RECORDS SHOWN section start

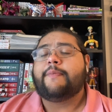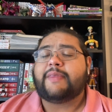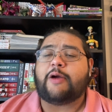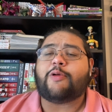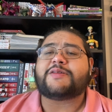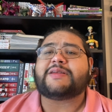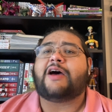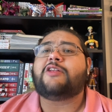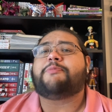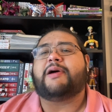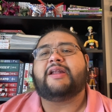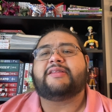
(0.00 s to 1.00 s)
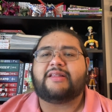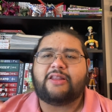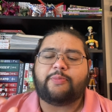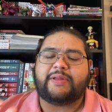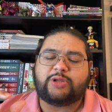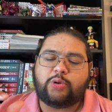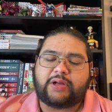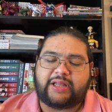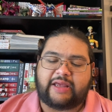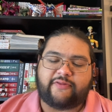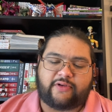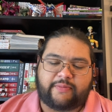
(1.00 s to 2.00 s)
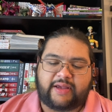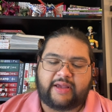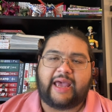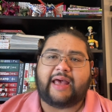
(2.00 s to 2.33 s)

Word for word: it works out, but it's a little bit too clean for me.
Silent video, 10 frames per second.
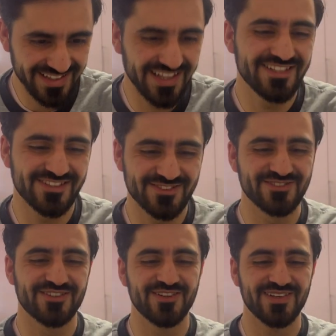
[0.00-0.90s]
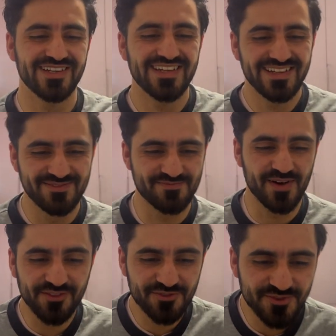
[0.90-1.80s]
that's a good one.
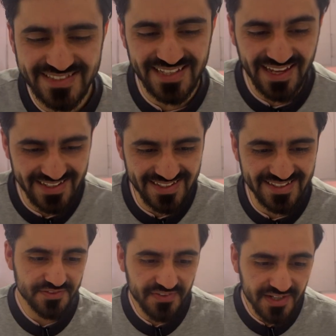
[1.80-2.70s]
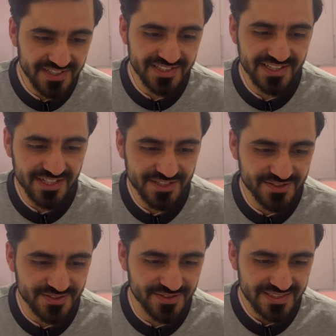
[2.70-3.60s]
bathroom sign-in. The faculty
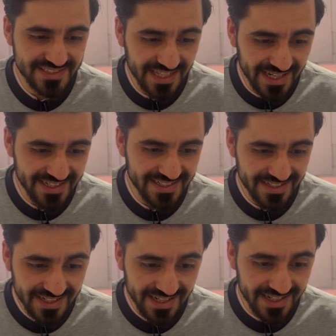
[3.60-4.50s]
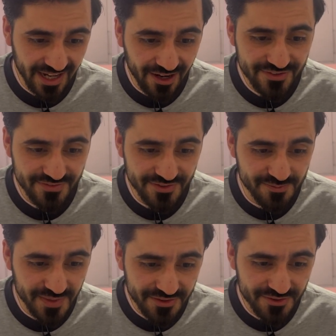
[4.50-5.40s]
has to sign in and out of the
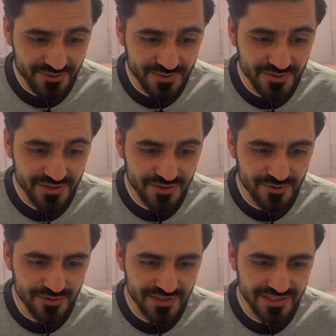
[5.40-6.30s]
bathroom using Google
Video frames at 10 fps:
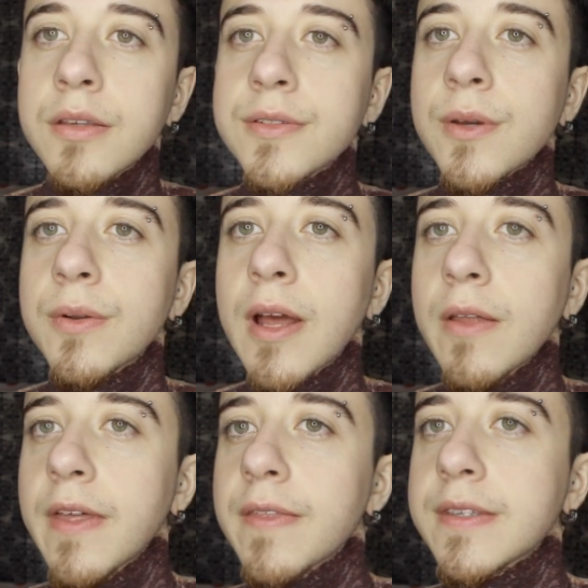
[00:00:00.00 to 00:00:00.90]
So
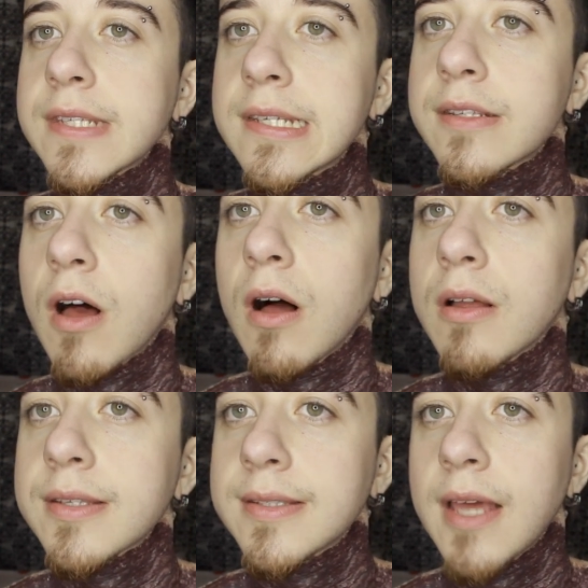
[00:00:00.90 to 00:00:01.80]
now that this is
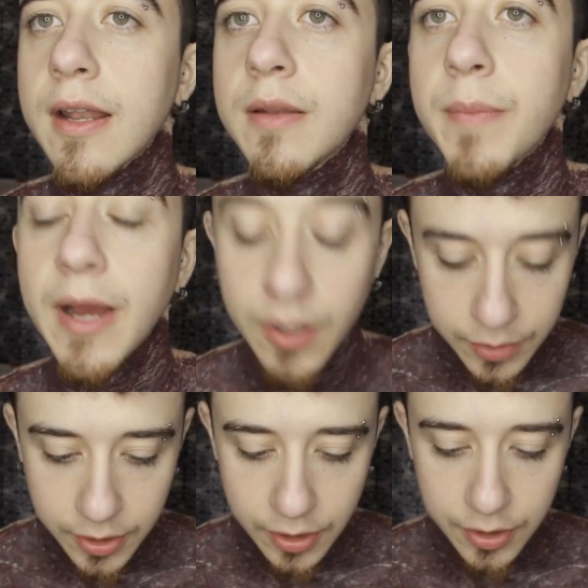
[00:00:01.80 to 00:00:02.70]
all set and
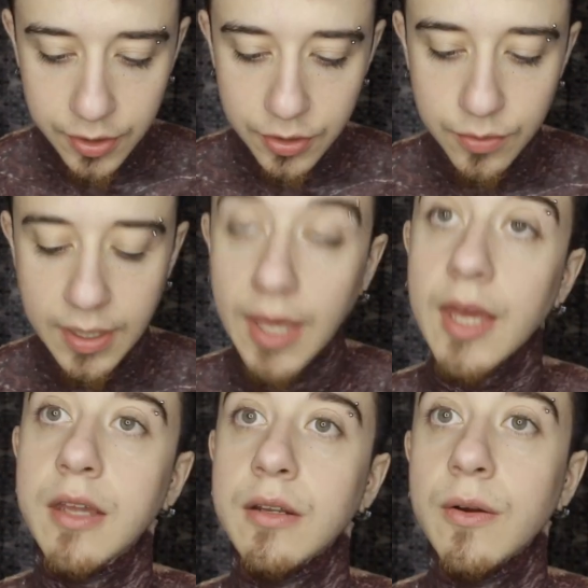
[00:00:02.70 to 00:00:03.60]
powdered, you
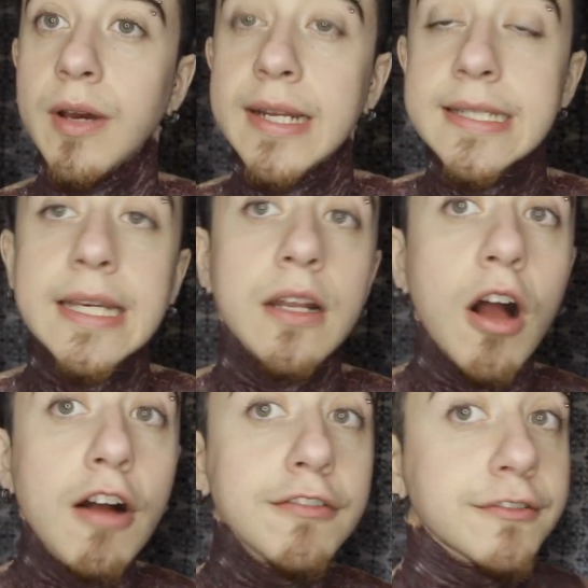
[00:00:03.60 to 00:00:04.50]
can go ahead and take
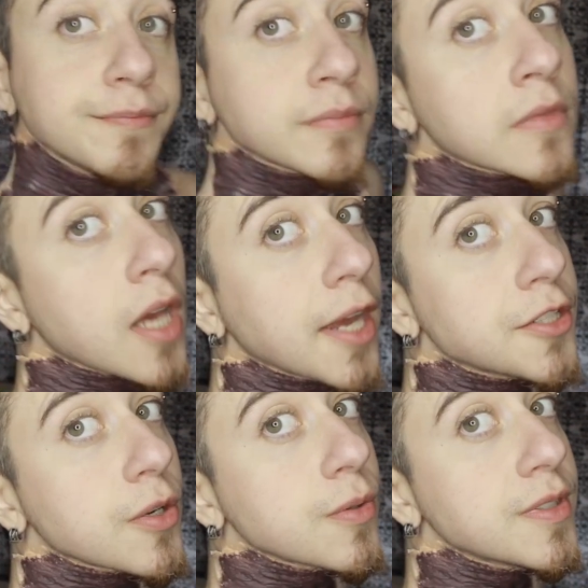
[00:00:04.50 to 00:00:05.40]
it off. I
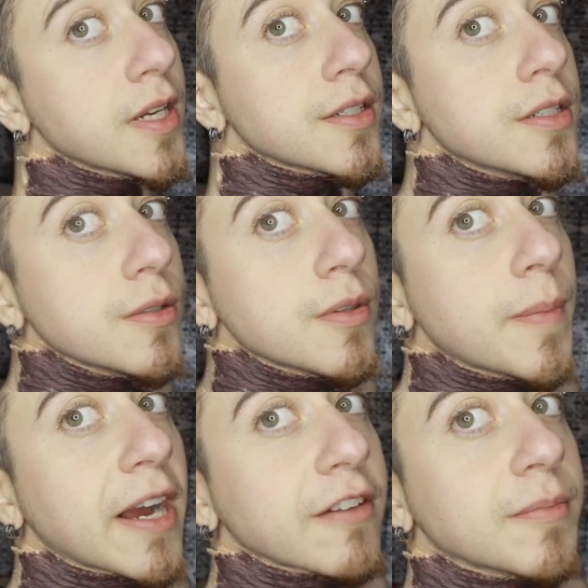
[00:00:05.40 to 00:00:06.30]
chose not to do the
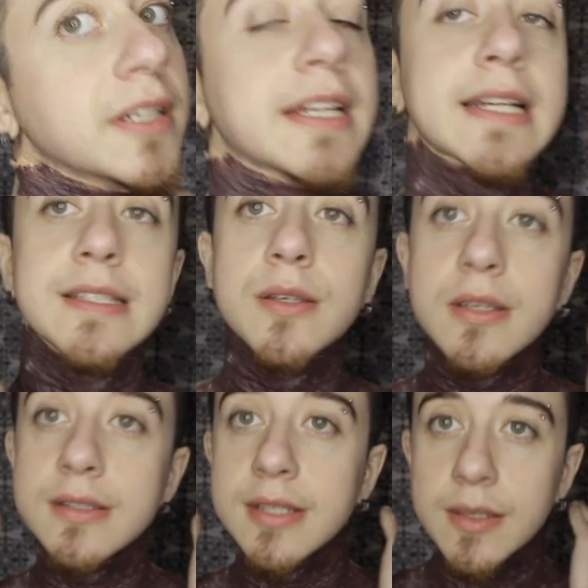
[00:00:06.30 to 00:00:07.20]
back of my neck, as you
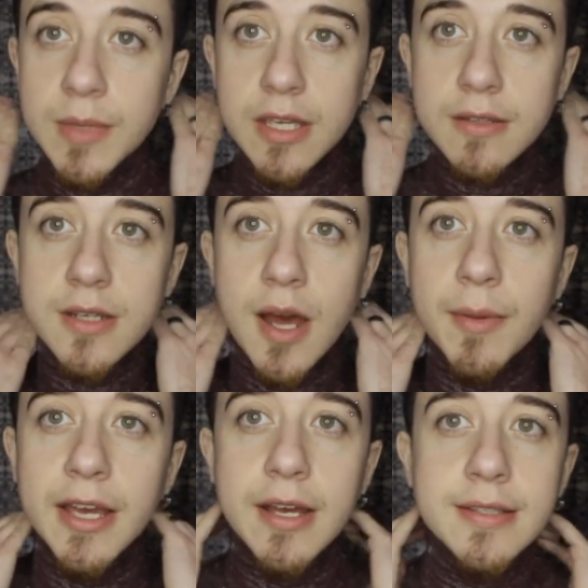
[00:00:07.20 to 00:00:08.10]
can see, because
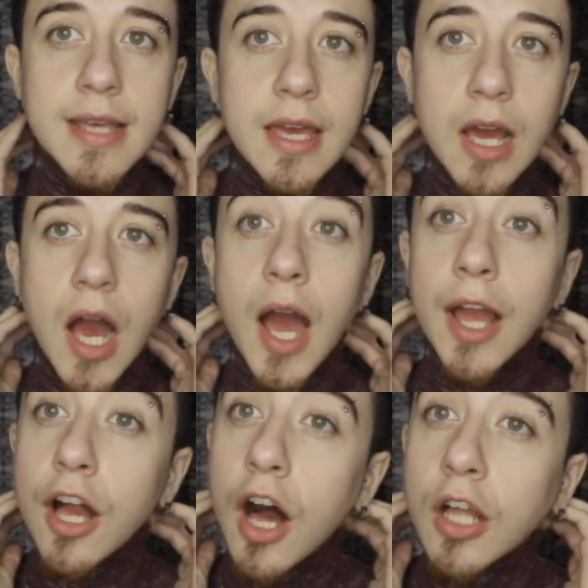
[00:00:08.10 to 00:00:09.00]
Dabi has a
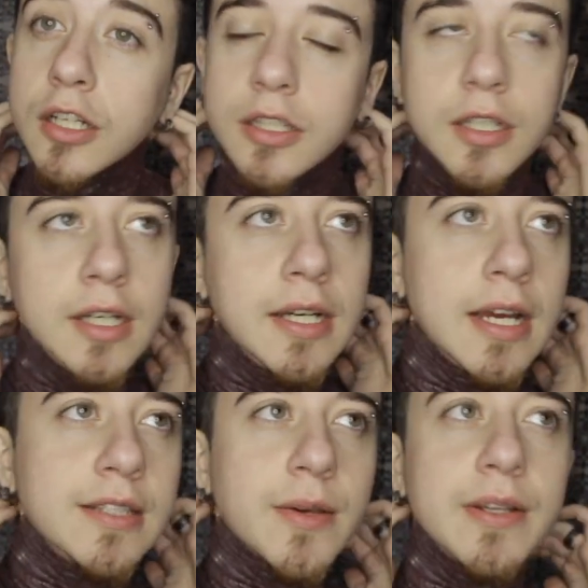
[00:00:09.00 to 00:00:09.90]
high collar,
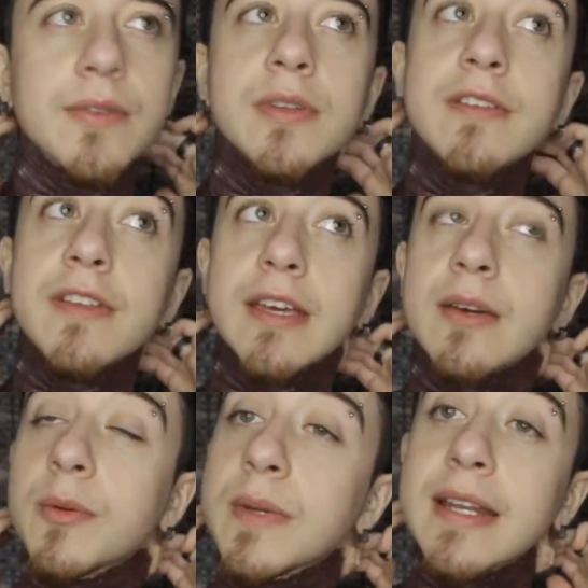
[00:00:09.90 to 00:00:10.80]
and so I didn't really feel like
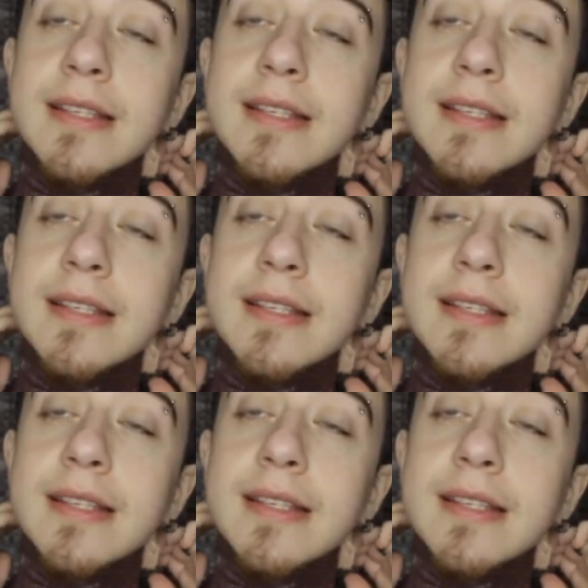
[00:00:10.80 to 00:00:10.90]
it would be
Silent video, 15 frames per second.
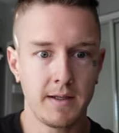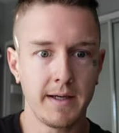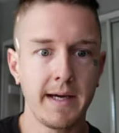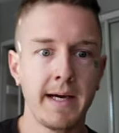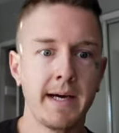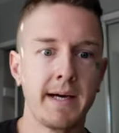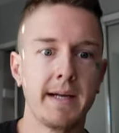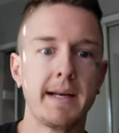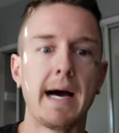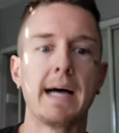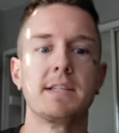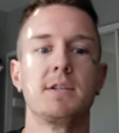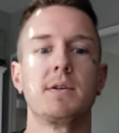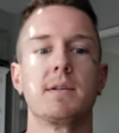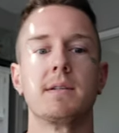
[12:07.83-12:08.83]
and
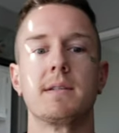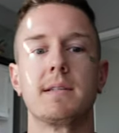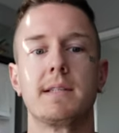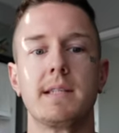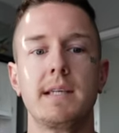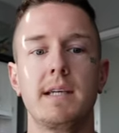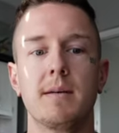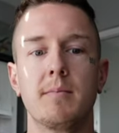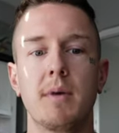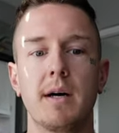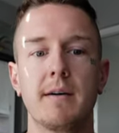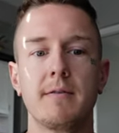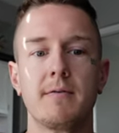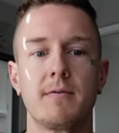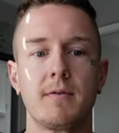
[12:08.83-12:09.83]
as you can see
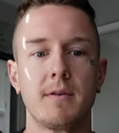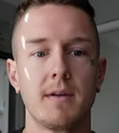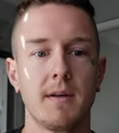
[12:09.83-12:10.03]
above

RECORDS SHOWN section end

■ **EXERCISE DETAILS**: Your reply must hold only the lines from the line containing "[1.80-2.70s]" through the end of the records above, written out exactly, both ends included, with no pictures, please.

■ **SOLVED PROBLEM**:
[1.80-2.70s]
[2.70-3.60s]
bathroom sign-in. The faculty
[3.60-4.50s]
[4.50-5.40s]
has to sign in and out of the
[5.40-6.30s]
bathroom using Google
Video frames at 10 fps:
[00:00:00.00 to 00:00:00.90]
So
[00:00:00.90 to 00:00:01.80]
now that this is
[00:00:01.80 to 00:00:02.70]
all set and
[00:00:02.70 to 00:00:03.60]
powdered, you
[00:00:03.60 to 00:00:04.50]
can go ahead and take
[00:00:04.50 to 00:00:05.40]
it off. I
[00:00:05.40 to 00:00:06.30]
chose not to do the
[00:00:06.30 to 00:00:07.20]
back of my neck, as you
[00:00:07.20 to 00:00:08.10]
can see, because
[00:00:08.10 to 00:00:09.00]
Dabi has a
[00:00:09.00 to 00:00:09.90]
high collar,
[00:00:09.90 to 00:00:10.80]
and so I didn't really feel like
[00:00:10.80 to 00:00:10.90]
it would be
Silent video, 15 frames per second.
[12:07.83-12:08.83]
and
[12:08.83-12:09.83]
as you can see
[12:09.83-12:10.03]
above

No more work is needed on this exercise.